[Stored data]
────────────────

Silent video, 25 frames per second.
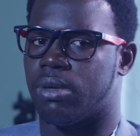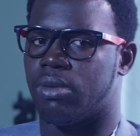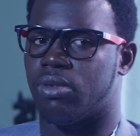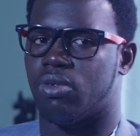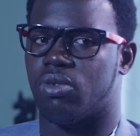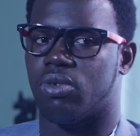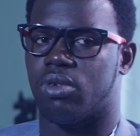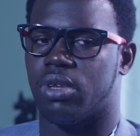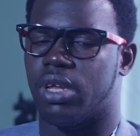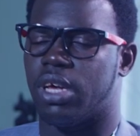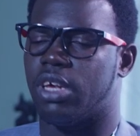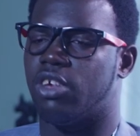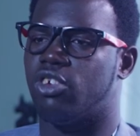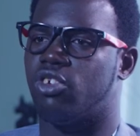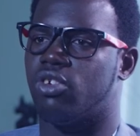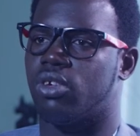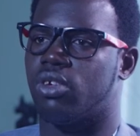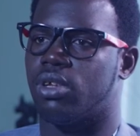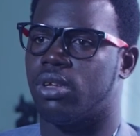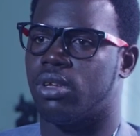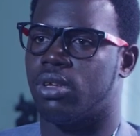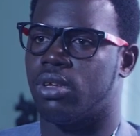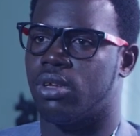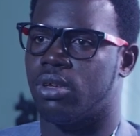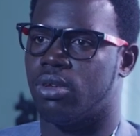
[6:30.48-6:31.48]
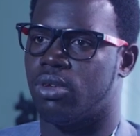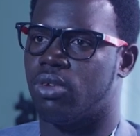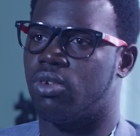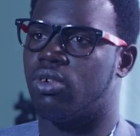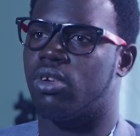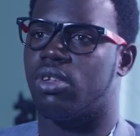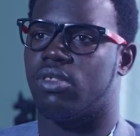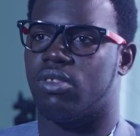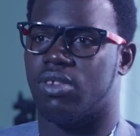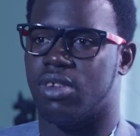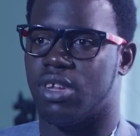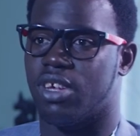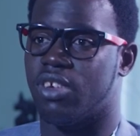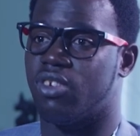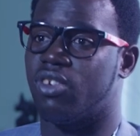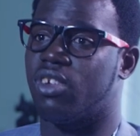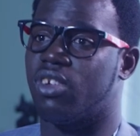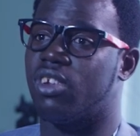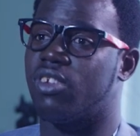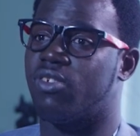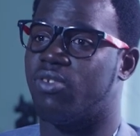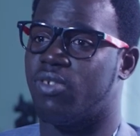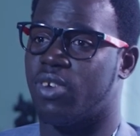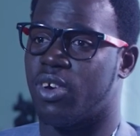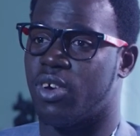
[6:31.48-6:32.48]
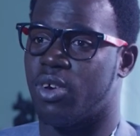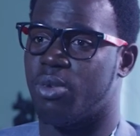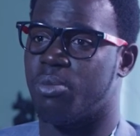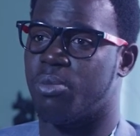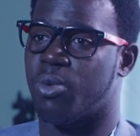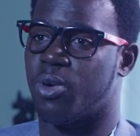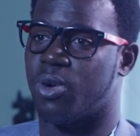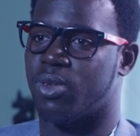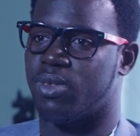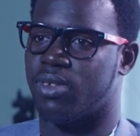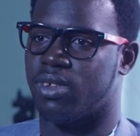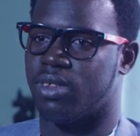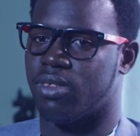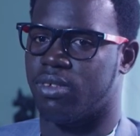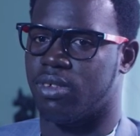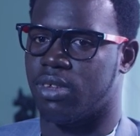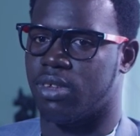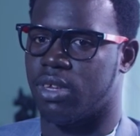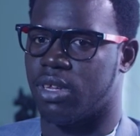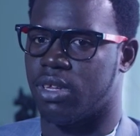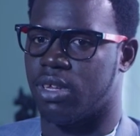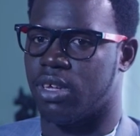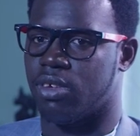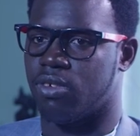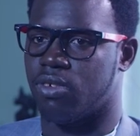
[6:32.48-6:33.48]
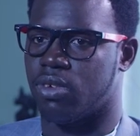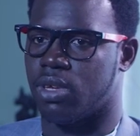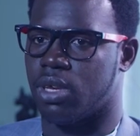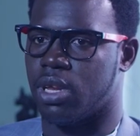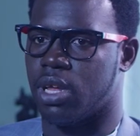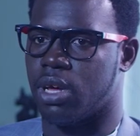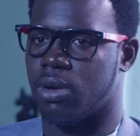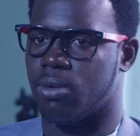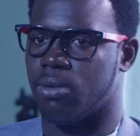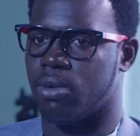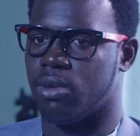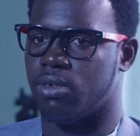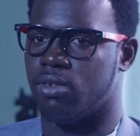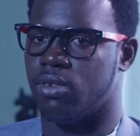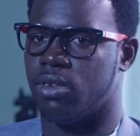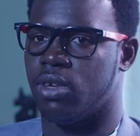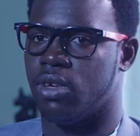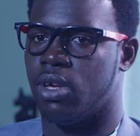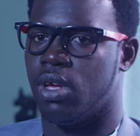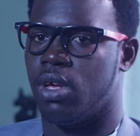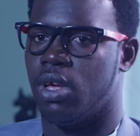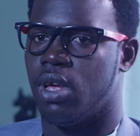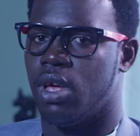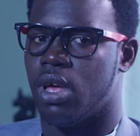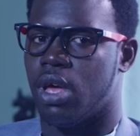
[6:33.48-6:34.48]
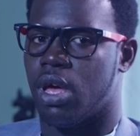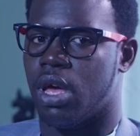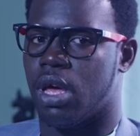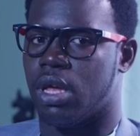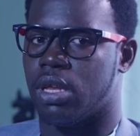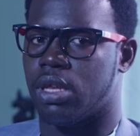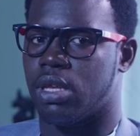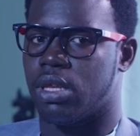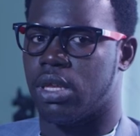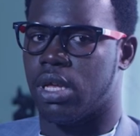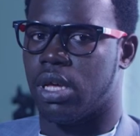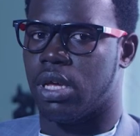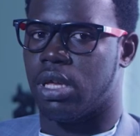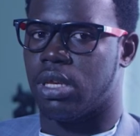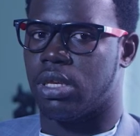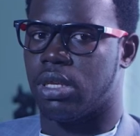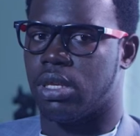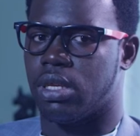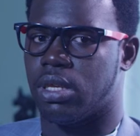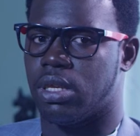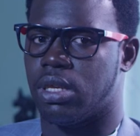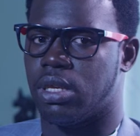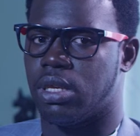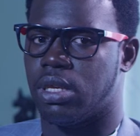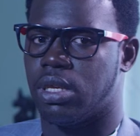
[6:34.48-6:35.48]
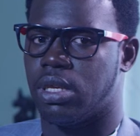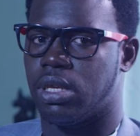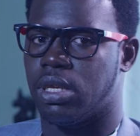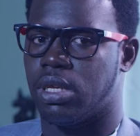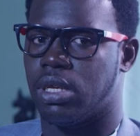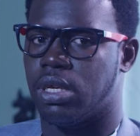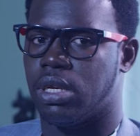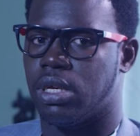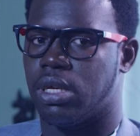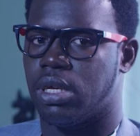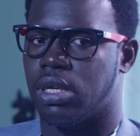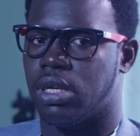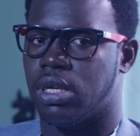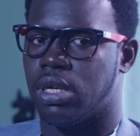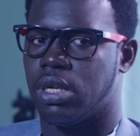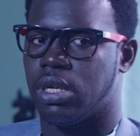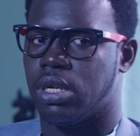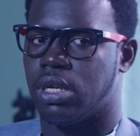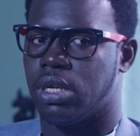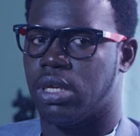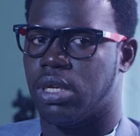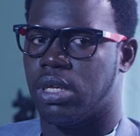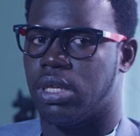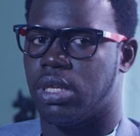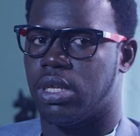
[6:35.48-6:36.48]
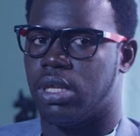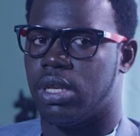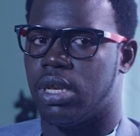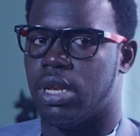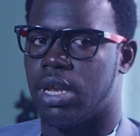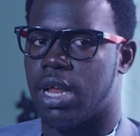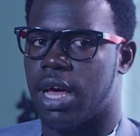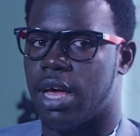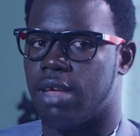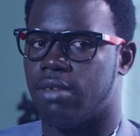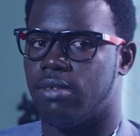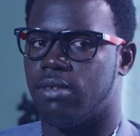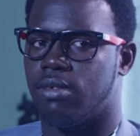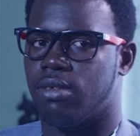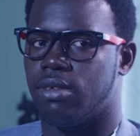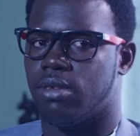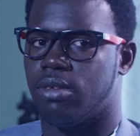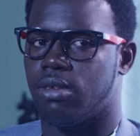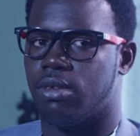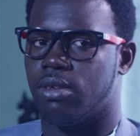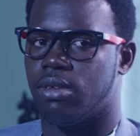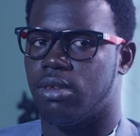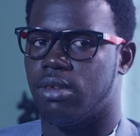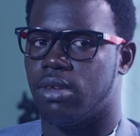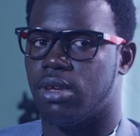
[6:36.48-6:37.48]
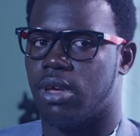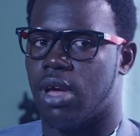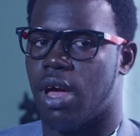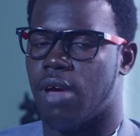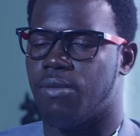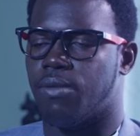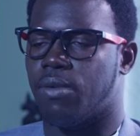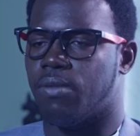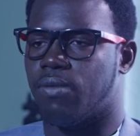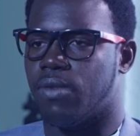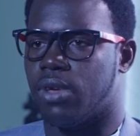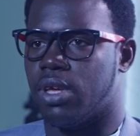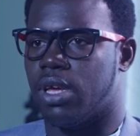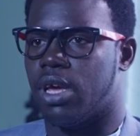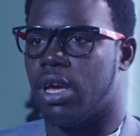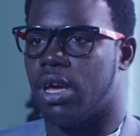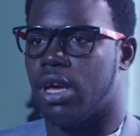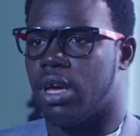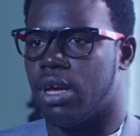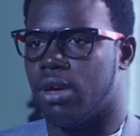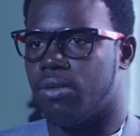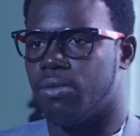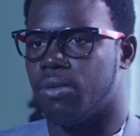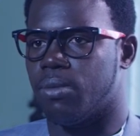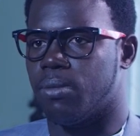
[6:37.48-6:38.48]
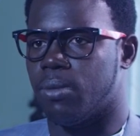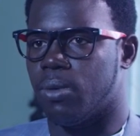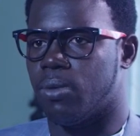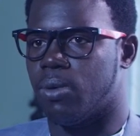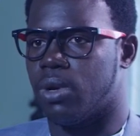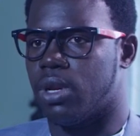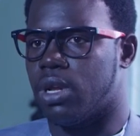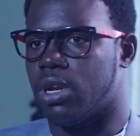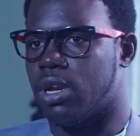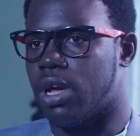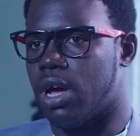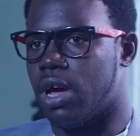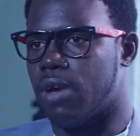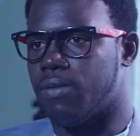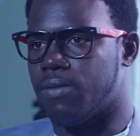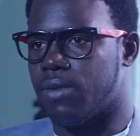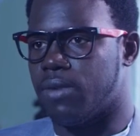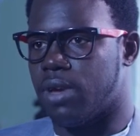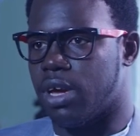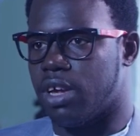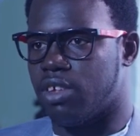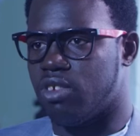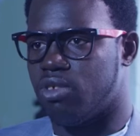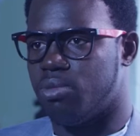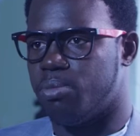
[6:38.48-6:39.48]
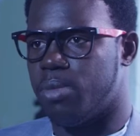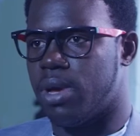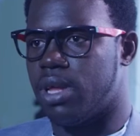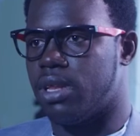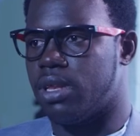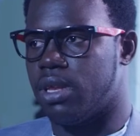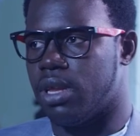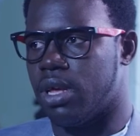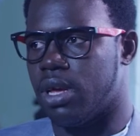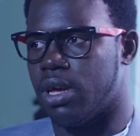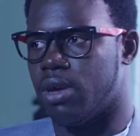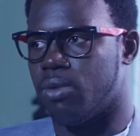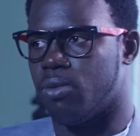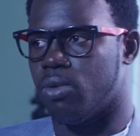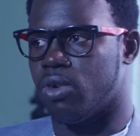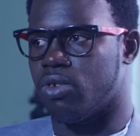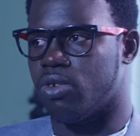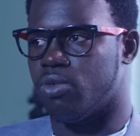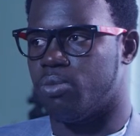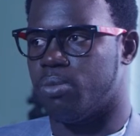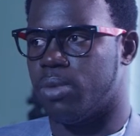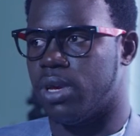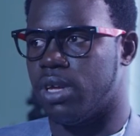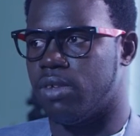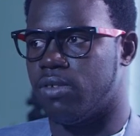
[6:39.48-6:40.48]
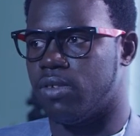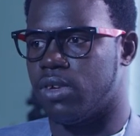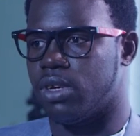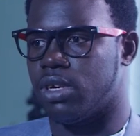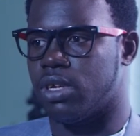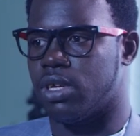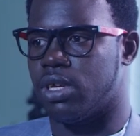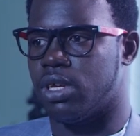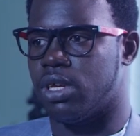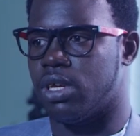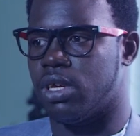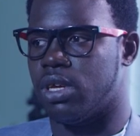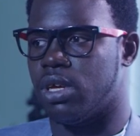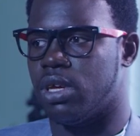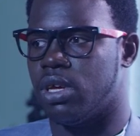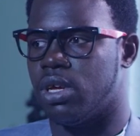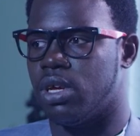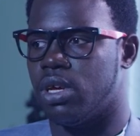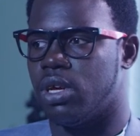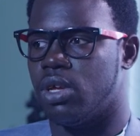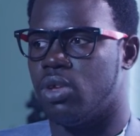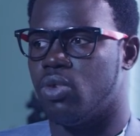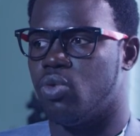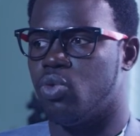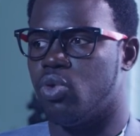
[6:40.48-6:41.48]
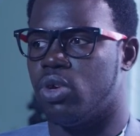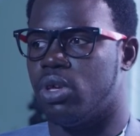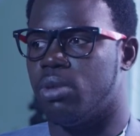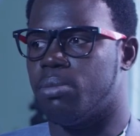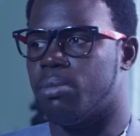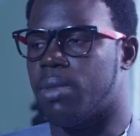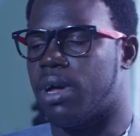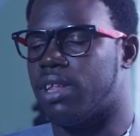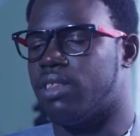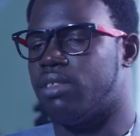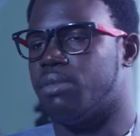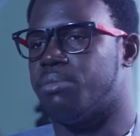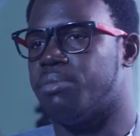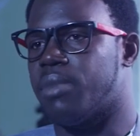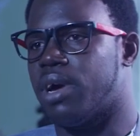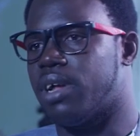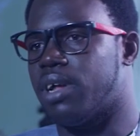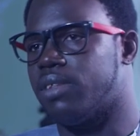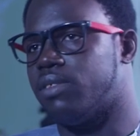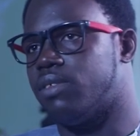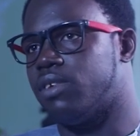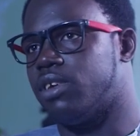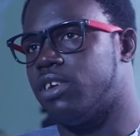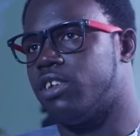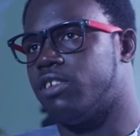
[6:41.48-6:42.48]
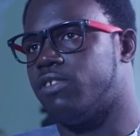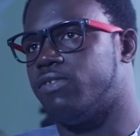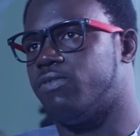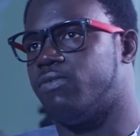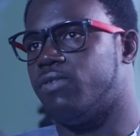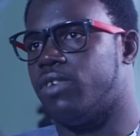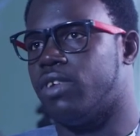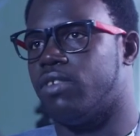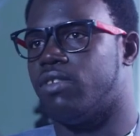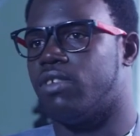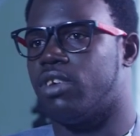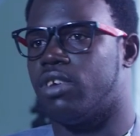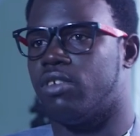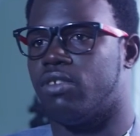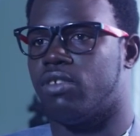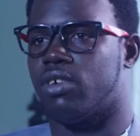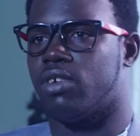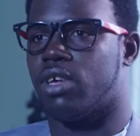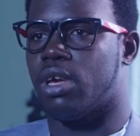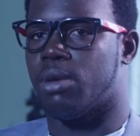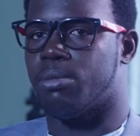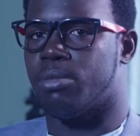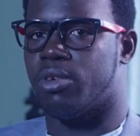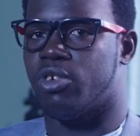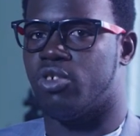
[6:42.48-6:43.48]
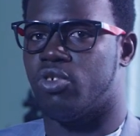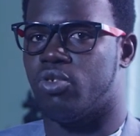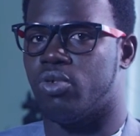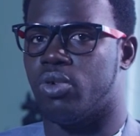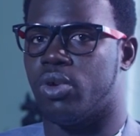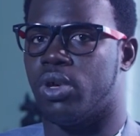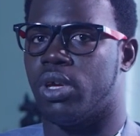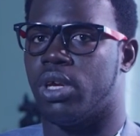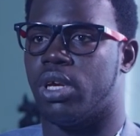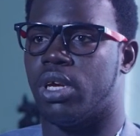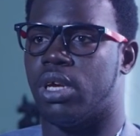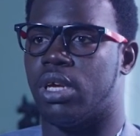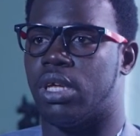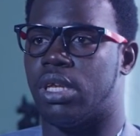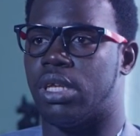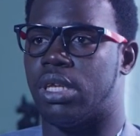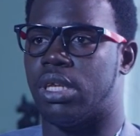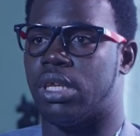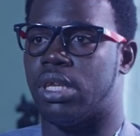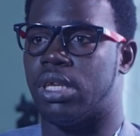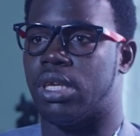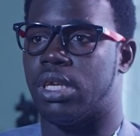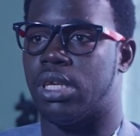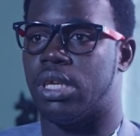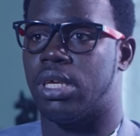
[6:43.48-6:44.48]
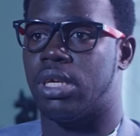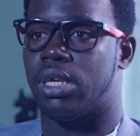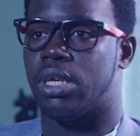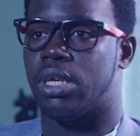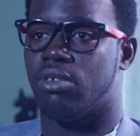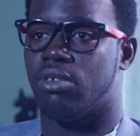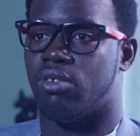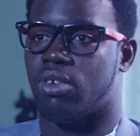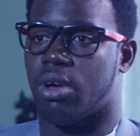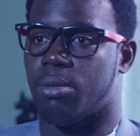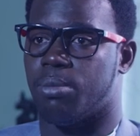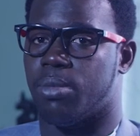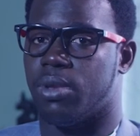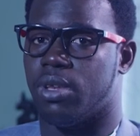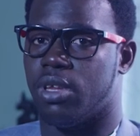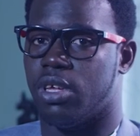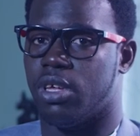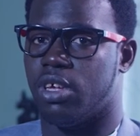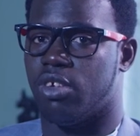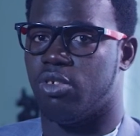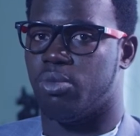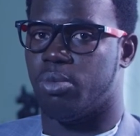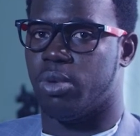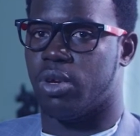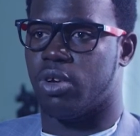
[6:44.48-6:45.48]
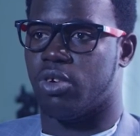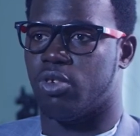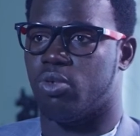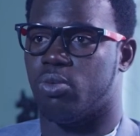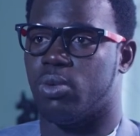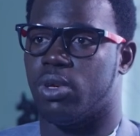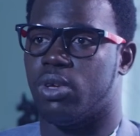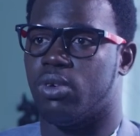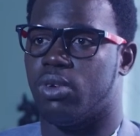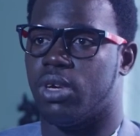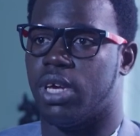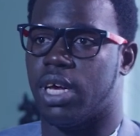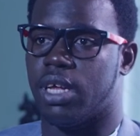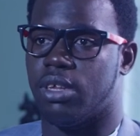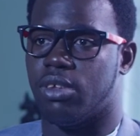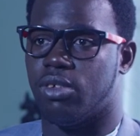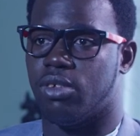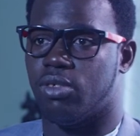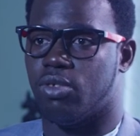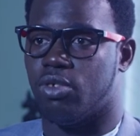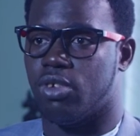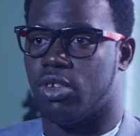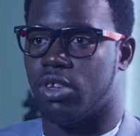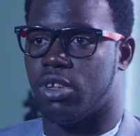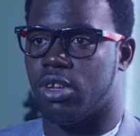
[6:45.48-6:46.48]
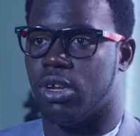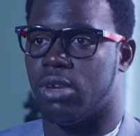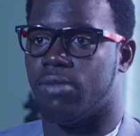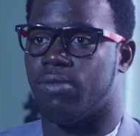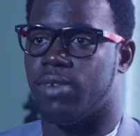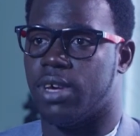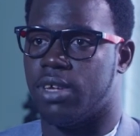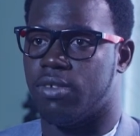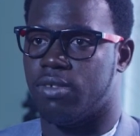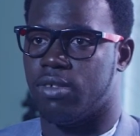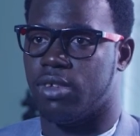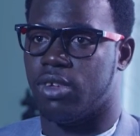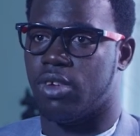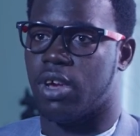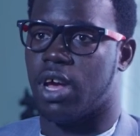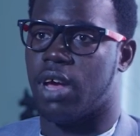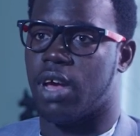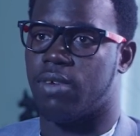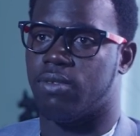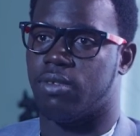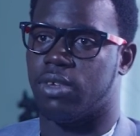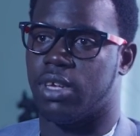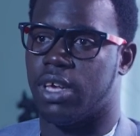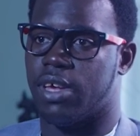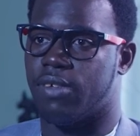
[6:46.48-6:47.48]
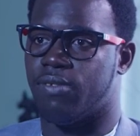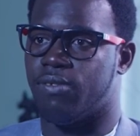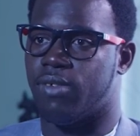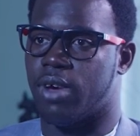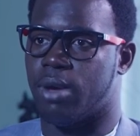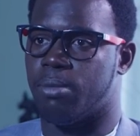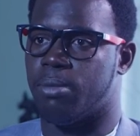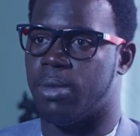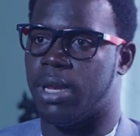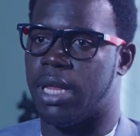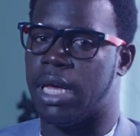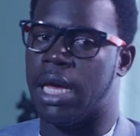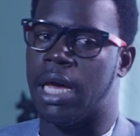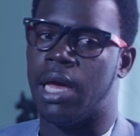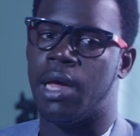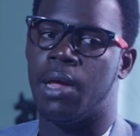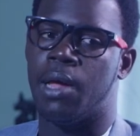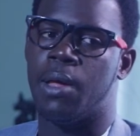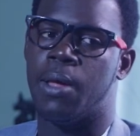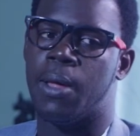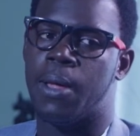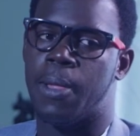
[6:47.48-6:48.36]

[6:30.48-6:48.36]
intonation. Intonation is very important in Asian language. And then the last half of a year, from the 1.5 years I spent there, was basically doing mathematics, physics, chemistry in Japanese, because when you get into the university, you have to get familiar.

────────────────

◆ THE TASK: In the copy, keep every line of the data above exactly and drop each picture.

◆ ANSWER SECTION:
Silent video, 25 frames per second.
[6:30.48-6:31.48]
[6:31.48-6:32.48]
[6:32.48-6:33.48]
[6:33.48-6:34.48]
[6:34.48-6:35.48]
[6:35.48-6:36.48]
[6:36.48-6:37.48]
[6:37.48-6:38.48]
[6:38.48-6:39.48]
[6:39.48-6:40.48]
[6:40.48-6:41.48]
[6:41.48-6:42.48]
[6:42.48-6:43.48]
[6:43.48-6:44.48]
[6:44.48-6:45.48]
[6:45.48-6:46.48]
[6:46.48-6:47.48]
[6:47.48-6:48.36]

[6:30.48-6:48.36]
intonation. Intonation is very important in Asian language. And then the last half of a year, from the 1.5 years I spent there, was basically doing mathematics, physics, chemistry in Japanese, because when you get into the university, you have to get familiar.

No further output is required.